Cost & usage tracking (built in)
- Per-run token and cost accounting (input vs. output) per model
- Configurable thresholds that warn/error if a single run crosses a cost limit
- Currency summaries (e.g., USD, EUR) for clear budgeting
- Dev vs. Prod modes to switch between small test runs and full dataset builds
Quick start
Run a dataset generation job with the built-in CLI:
python -m ticket_generator
Minimal config ideas (pseudocode):
# config/config.py (example)
RUN = {
"rows": 10_000, # total examples
"batch_size": 50, # lower for cheap dev runs
"languages": ["DE", "EN", "FR", "ES", "PT"],
"timezone": "Europe/Berlin",
"pipeline": [
"topic_node",
"email_draft_node",
"tagging_node",
"paraphrase_node",
"translate_node",
"first_response_node"
],
"models": {
"default": {
"provider": "openai",
"name": "gpt-4o-mini",
"max_tokens": 800
}
},
"cost_limits": {
"warn": 0.001, # USD per single assistant run
"error": 0.01
}
}
In practice, you’ll tune prompts, pick different models per node, and add domain-specific randomization tables ( queues, priorities, business types, etc.).
Output schema
Common columns you’ll see in our generated CSV/Parquet exports:
ticket_id
(12–13 digit string)subject
,body
language
(DE/EN/FR/ES/PT)type
∈ (Incident, Request, Problem, Change)queue
(domain-specific, e.g., Technical Support, Billing, HR)priority
∈ (Low, Medium, High)tags
(array/list of 4–8)first_response
(agent reply)
Example dataset on Kaggle
We used this generator to build the public Multilingual Customer Support Tickets dataset, including priorities, queues, types, tags, and business types, ideal for training ticket-classification and prioritization models. ➡️ Kaggle: Multilingual Customer Support Tickets
- Includes multiple languages and all labels listed above
- Community notebooks demonstrate classification and routing use cases
How this supports Open Ticket AI
Open Ticket AI classifies queue and priority on inbound tickets. Synthetic data is invaluable when you have:
- No or limited labeled history
- Sensitive data that can’t leave your infrastructure
- A need for balanced classes (e.g., rare queues/priorities)

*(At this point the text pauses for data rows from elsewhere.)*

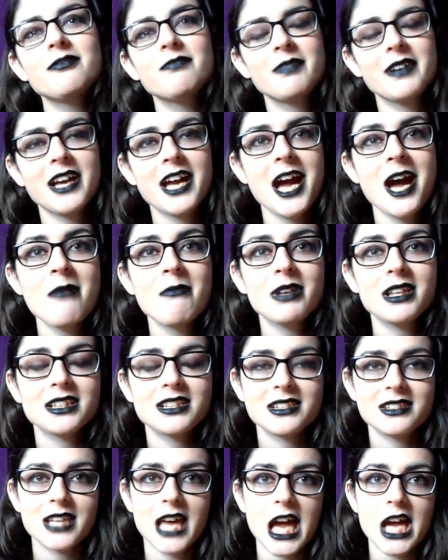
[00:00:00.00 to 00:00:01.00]
of become
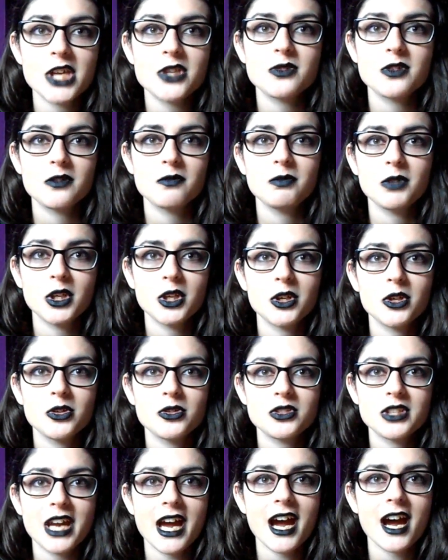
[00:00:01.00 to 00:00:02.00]
obsessed with
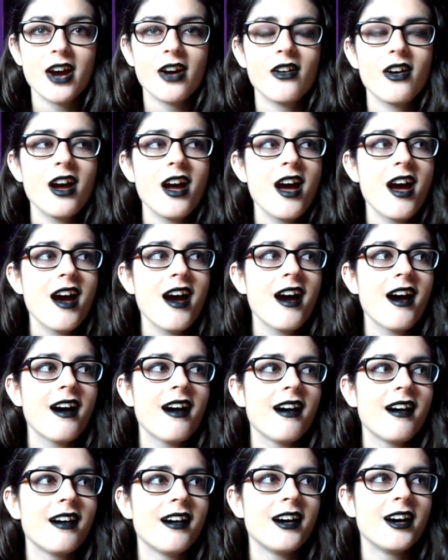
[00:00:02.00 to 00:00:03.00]
Muse now,
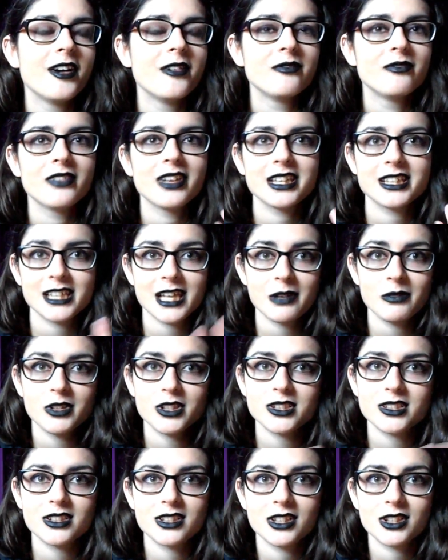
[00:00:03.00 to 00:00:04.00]
um, so I'm
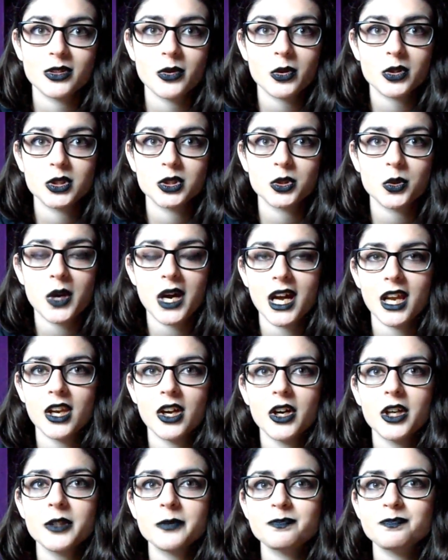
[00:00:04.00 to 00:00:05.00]
listening to quite a
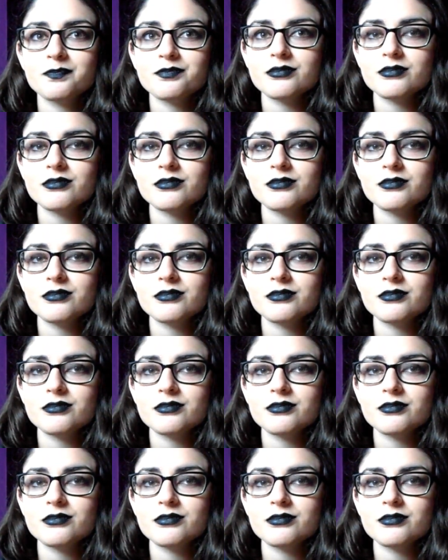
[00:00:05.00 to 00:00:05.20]
lot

- Multilingual coverage from day one
We routinely use the generator to:
- bootstrap model training,
- balance long-tail classes, and
- simulate multilingual operations. If you want us to generate tailored datasets (your domain/queues/priorities/tags, your languages), we offer it as a * service*.

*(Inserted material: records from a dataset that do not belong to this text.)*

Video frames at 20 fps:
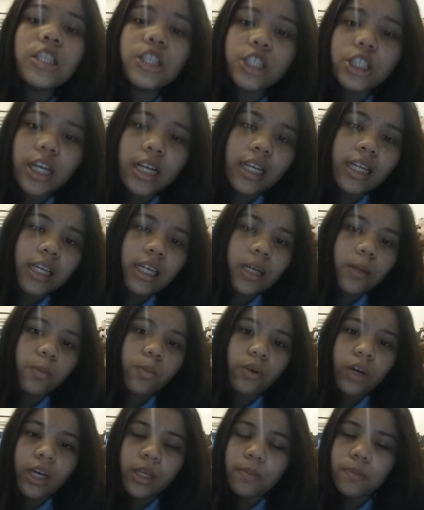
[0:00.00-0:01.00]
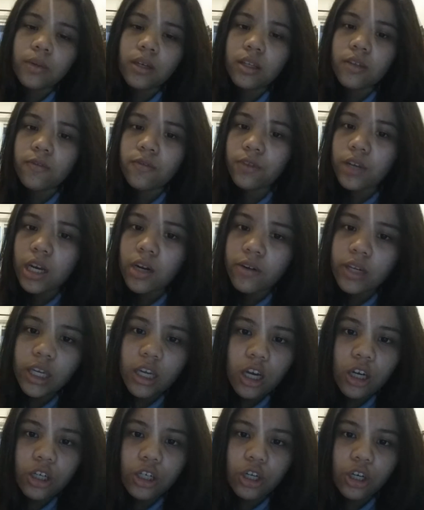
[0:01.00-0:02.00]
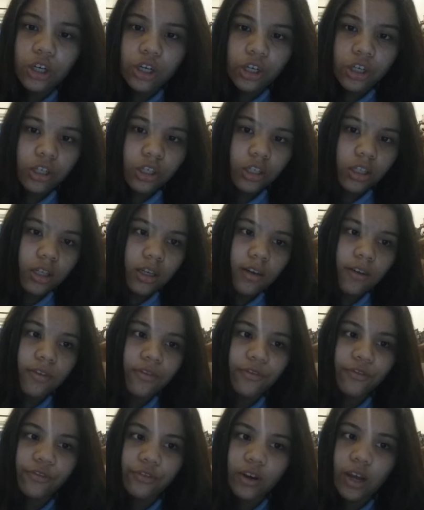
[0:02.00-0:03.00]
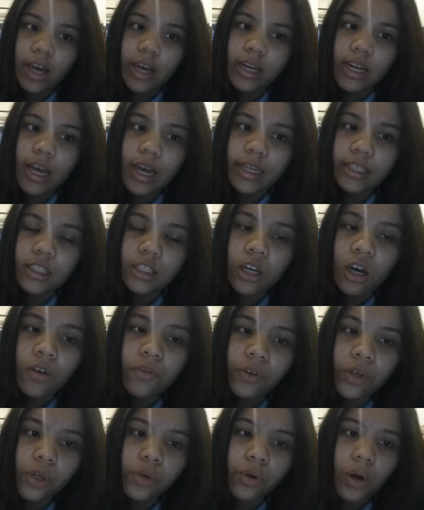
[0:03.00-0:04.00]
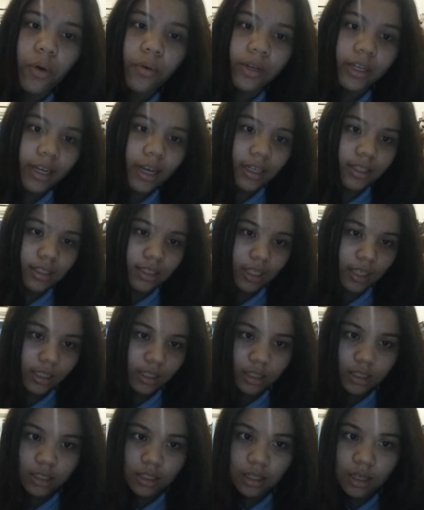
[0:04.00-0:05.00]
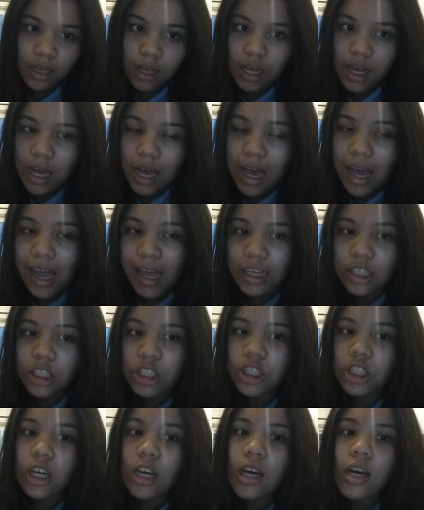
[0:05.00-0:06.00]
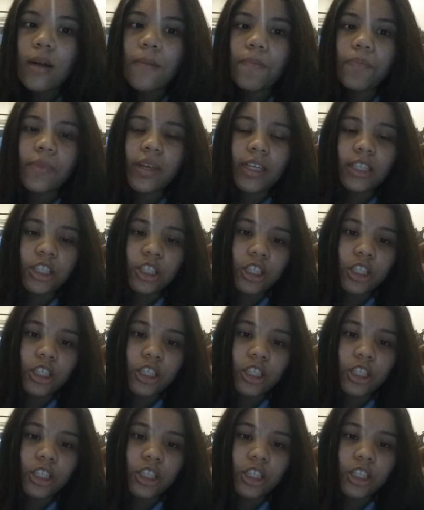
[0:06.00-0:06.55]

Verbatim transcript: Jenny, a bright but very young girl, Fred, a tough heroin addict, Anja, a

::: tip Services Need domain-specific synthetic data for your helpdesk? We’ll design prompts, nodes, and randomization tables for your industry, integrate with your data pipeline, and deliver CSV/Parquet ready for training and evaluation. Contact: sales@softoft.de :::
Licensing & availability
- The Synthetic Data Generator is planned to be released under LGPL.
- If you want early access, a private license, or custom modifications/extensibility, email
sales@softoft.de
and we’ll set it up for you.
FAQ
Is the dataset “real” or “synthetic”? Fully synthetic, produced by a configurable LLM pipeline.

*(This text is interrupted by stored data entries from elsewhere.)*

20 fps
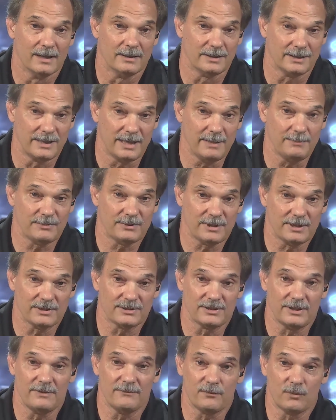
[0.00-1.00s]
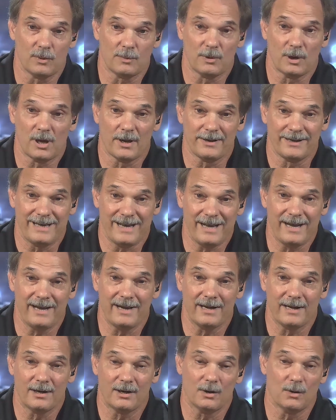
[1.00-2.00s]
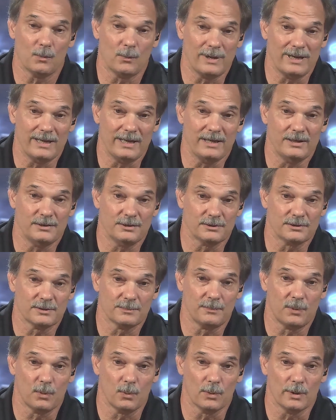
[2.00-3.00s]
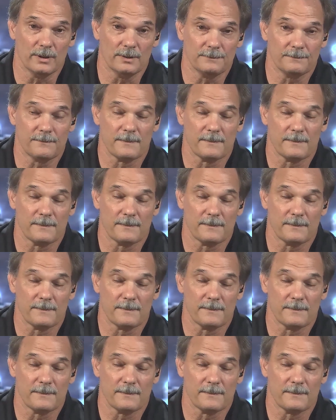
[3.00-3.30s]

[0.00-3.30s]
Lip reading: To keep the Tennessee Informer on the air, we need your support.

Can I add my own fields (e.g., Business Unit, Impact, Urgency)? Yes—extend the randomization tables and add a node to emit the fields.
Can I control style and tone? Absolutely. Prompts are per-node, so you can enforce tone, formality, regionalisms, and terminology.
How do I keep costs in check? Use dev mode (small rows
, lower max_tokens
), cost thresholds, and cheaper models for early iterations. Switch to your preferred model mix once outputs look right.